** Opening Source information block **

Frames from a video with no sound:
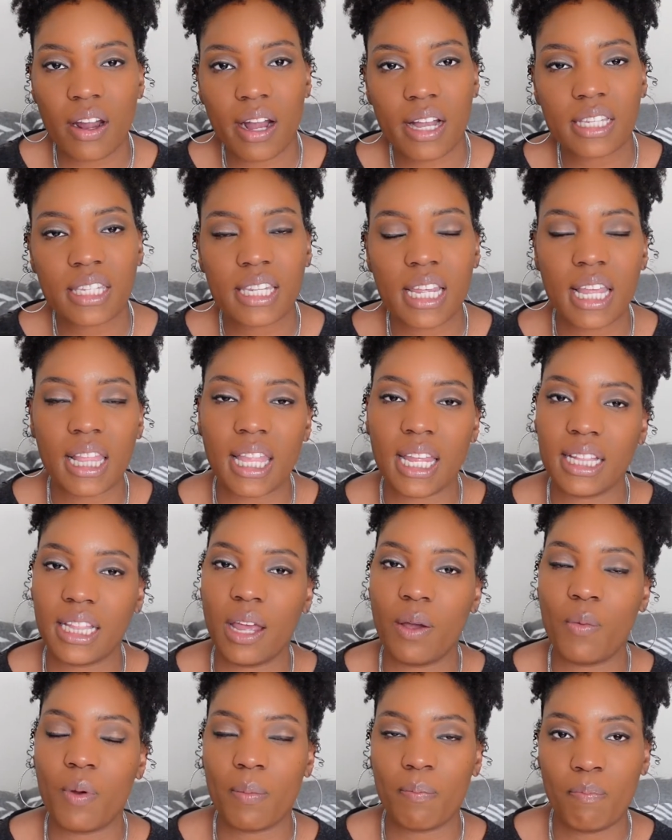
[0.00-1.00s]
say like
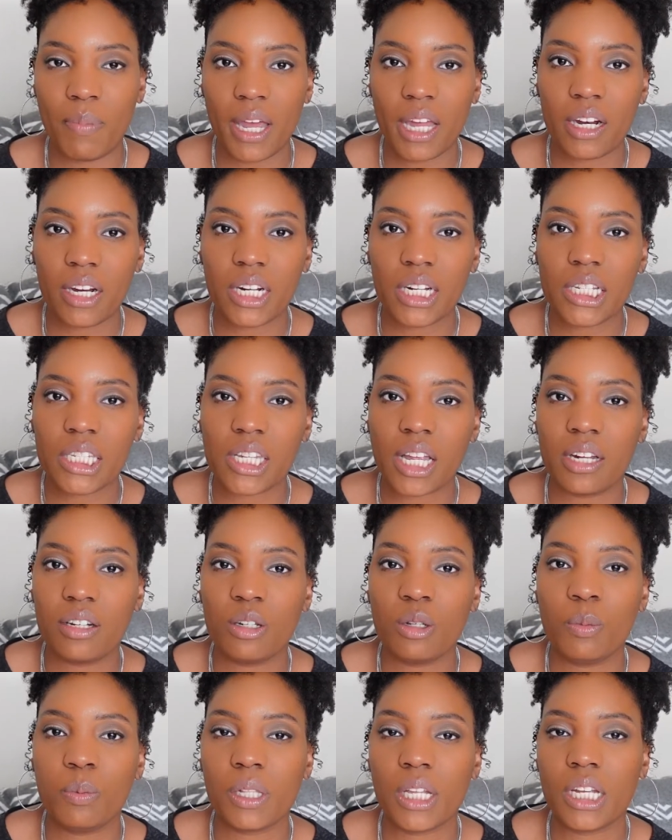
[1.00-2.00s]
that one better, so I
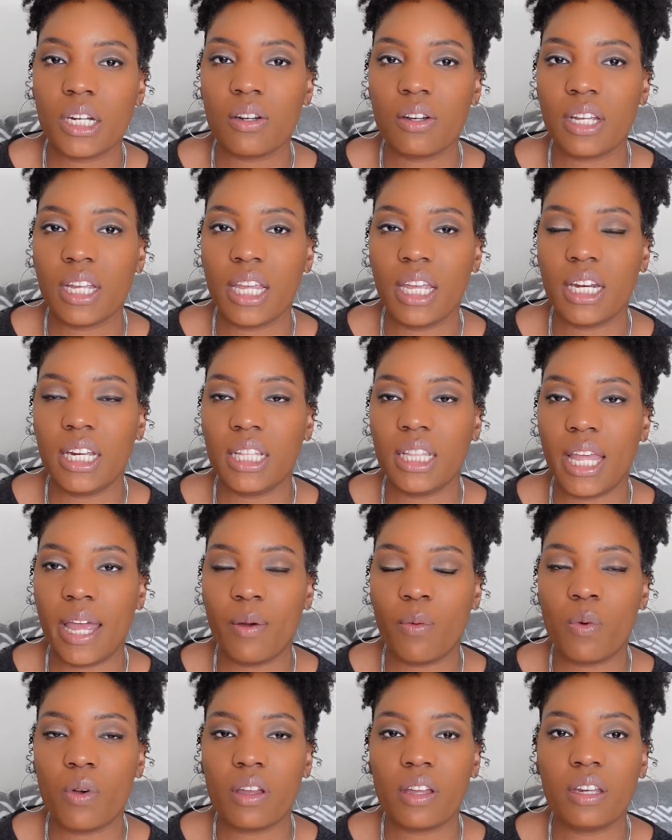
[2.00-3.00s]
do plan on getting
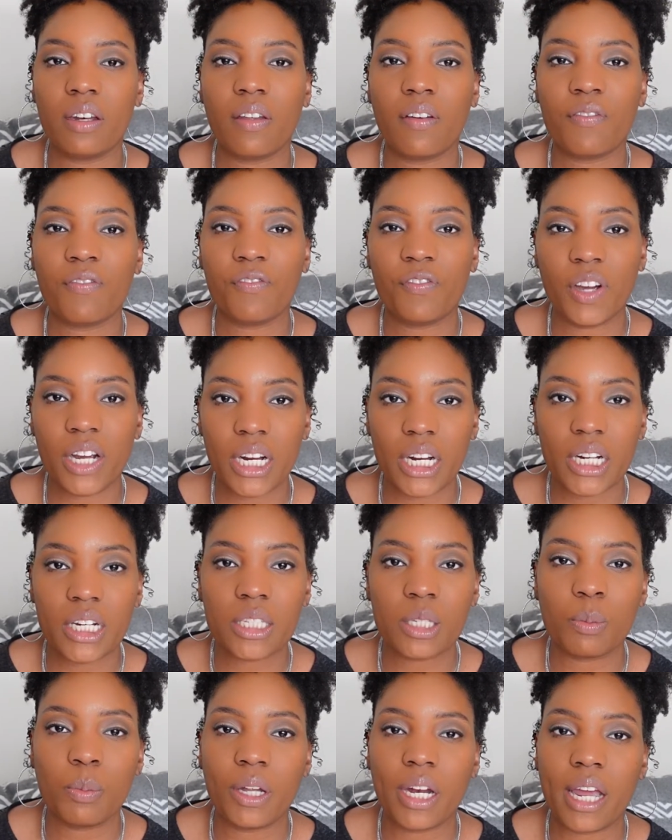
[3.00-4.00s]
that one
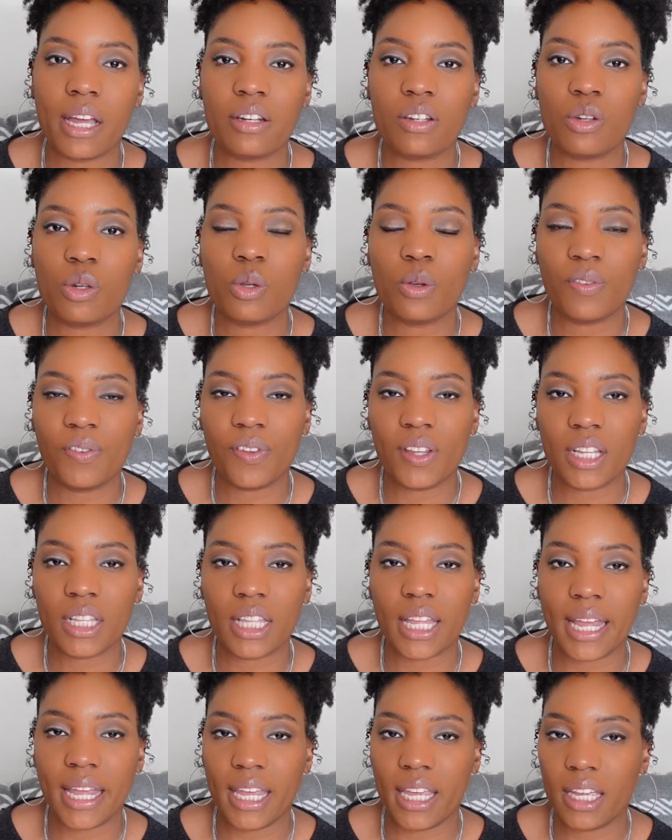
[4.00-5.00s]
first. But I do feel
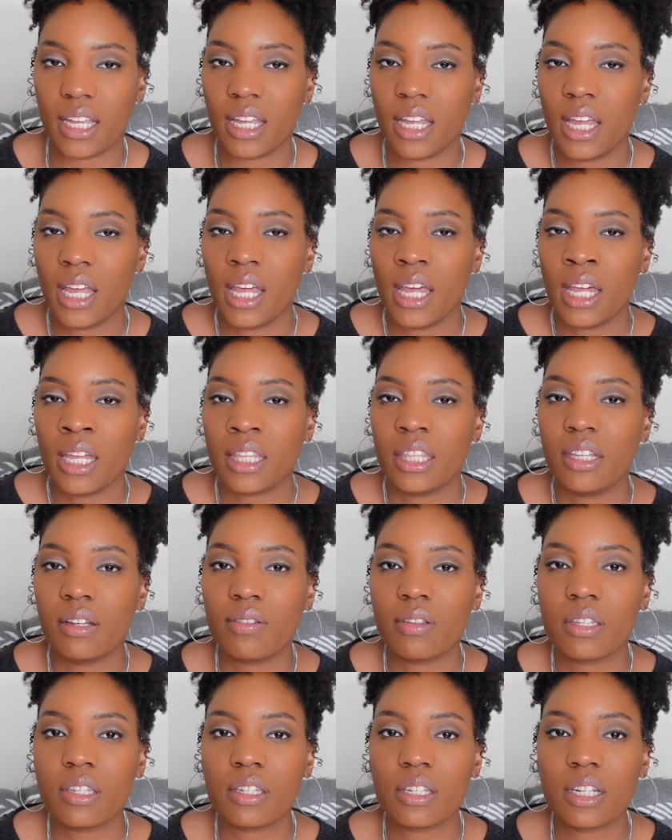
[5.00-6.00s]
like
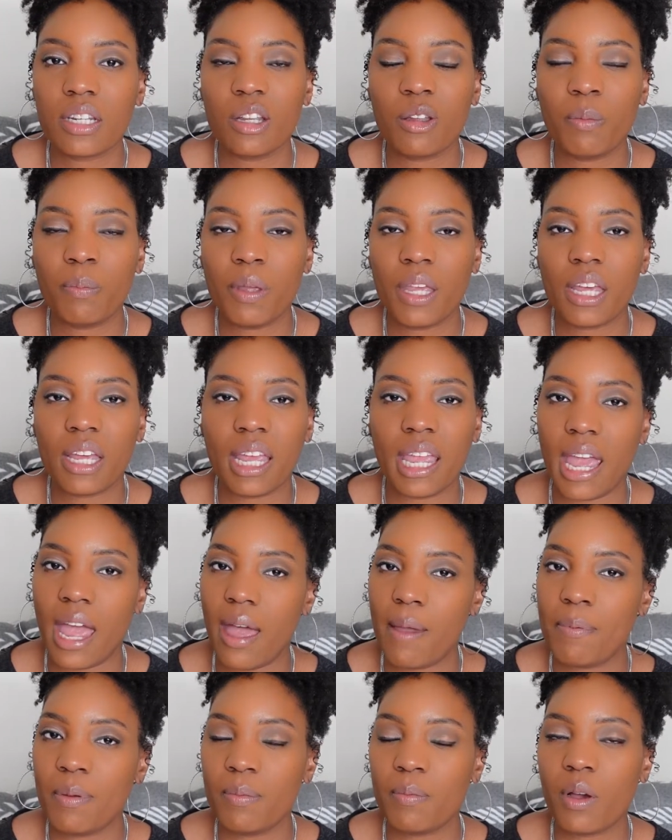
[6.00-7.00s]
there'll still be a
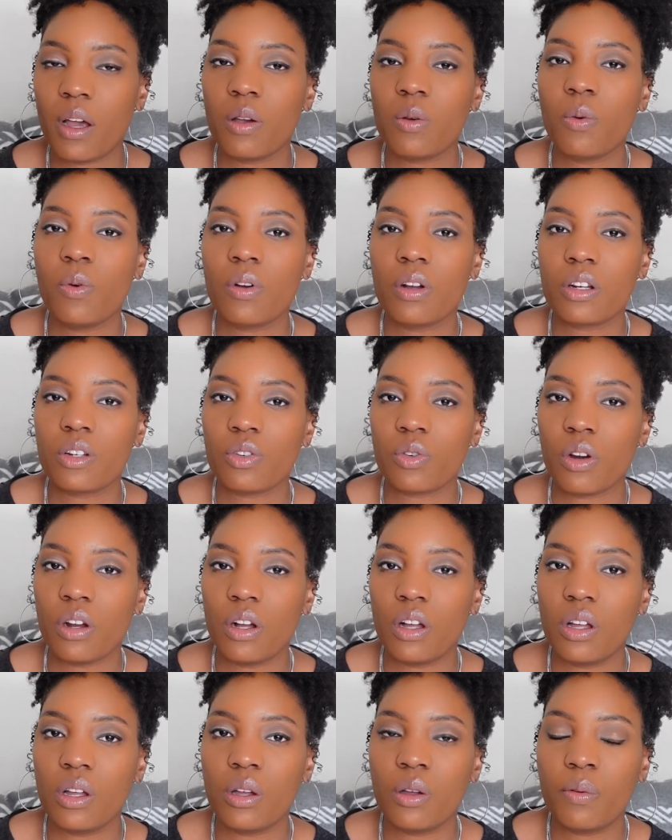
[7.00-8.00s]
gap in my
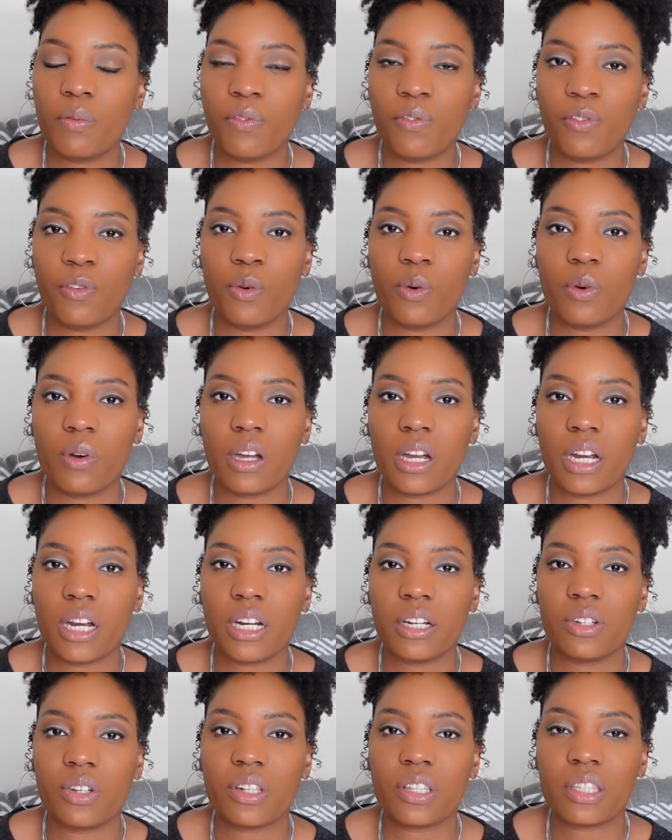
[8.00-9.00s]
wardrobe
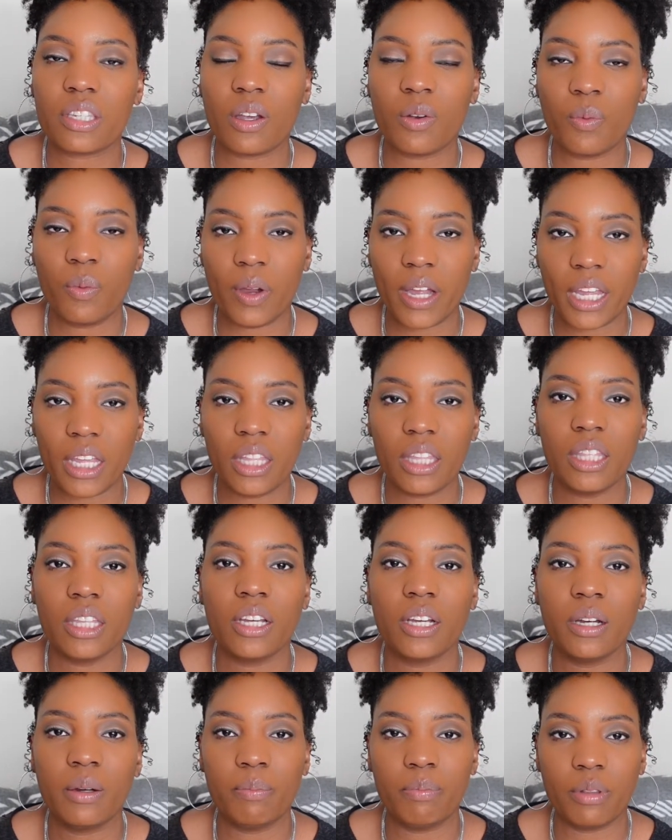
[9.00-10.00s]
for just a
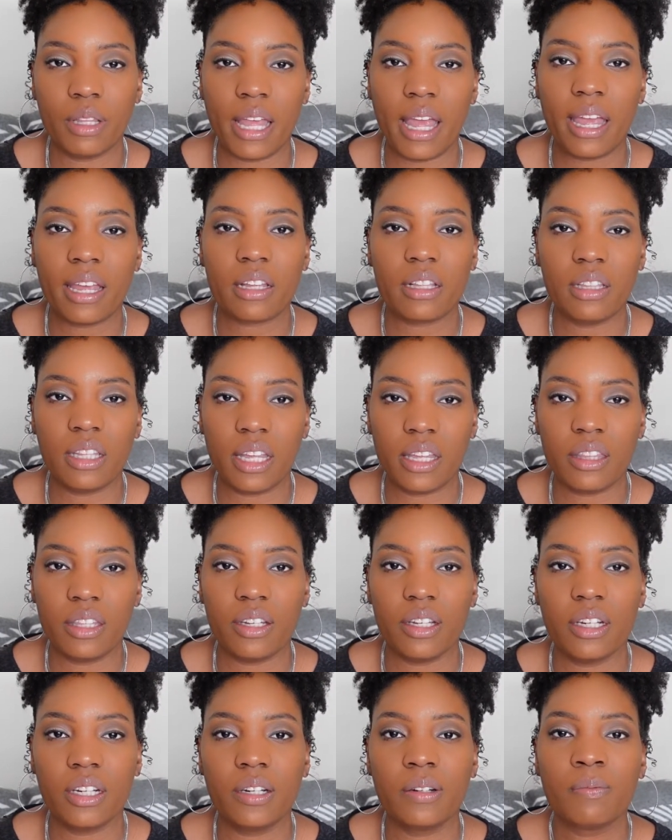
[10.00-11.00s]
regular black
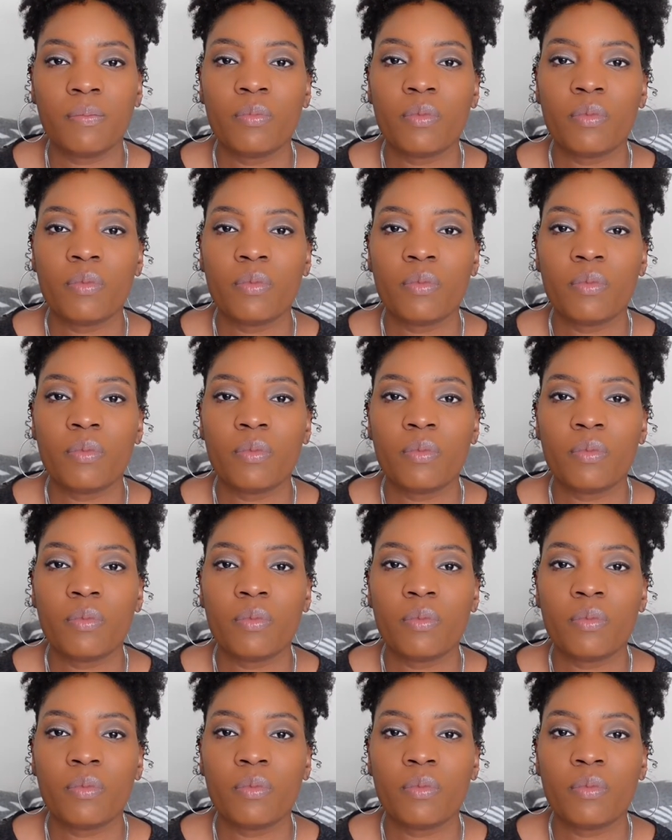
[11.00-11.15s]
leather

** Closing Source information block **

**Your instructions**:
Reproduce exactly the lines from the one containing "[4.00-5.00s]" through the last line of the records, both included, leaving out every picture.

**Reply**:
[4.00-5.00s]
first. But I do feel
[5.00-6.00s]
like
[6.00-7.00s]
there'll still be a
[7.00-8.00s]
gap in my
[8.00-9.00s]
wardrobe
[9.00-10.00s]
for just a
[10.00-11.00s]
regular black
[11.00-11.15s]
leather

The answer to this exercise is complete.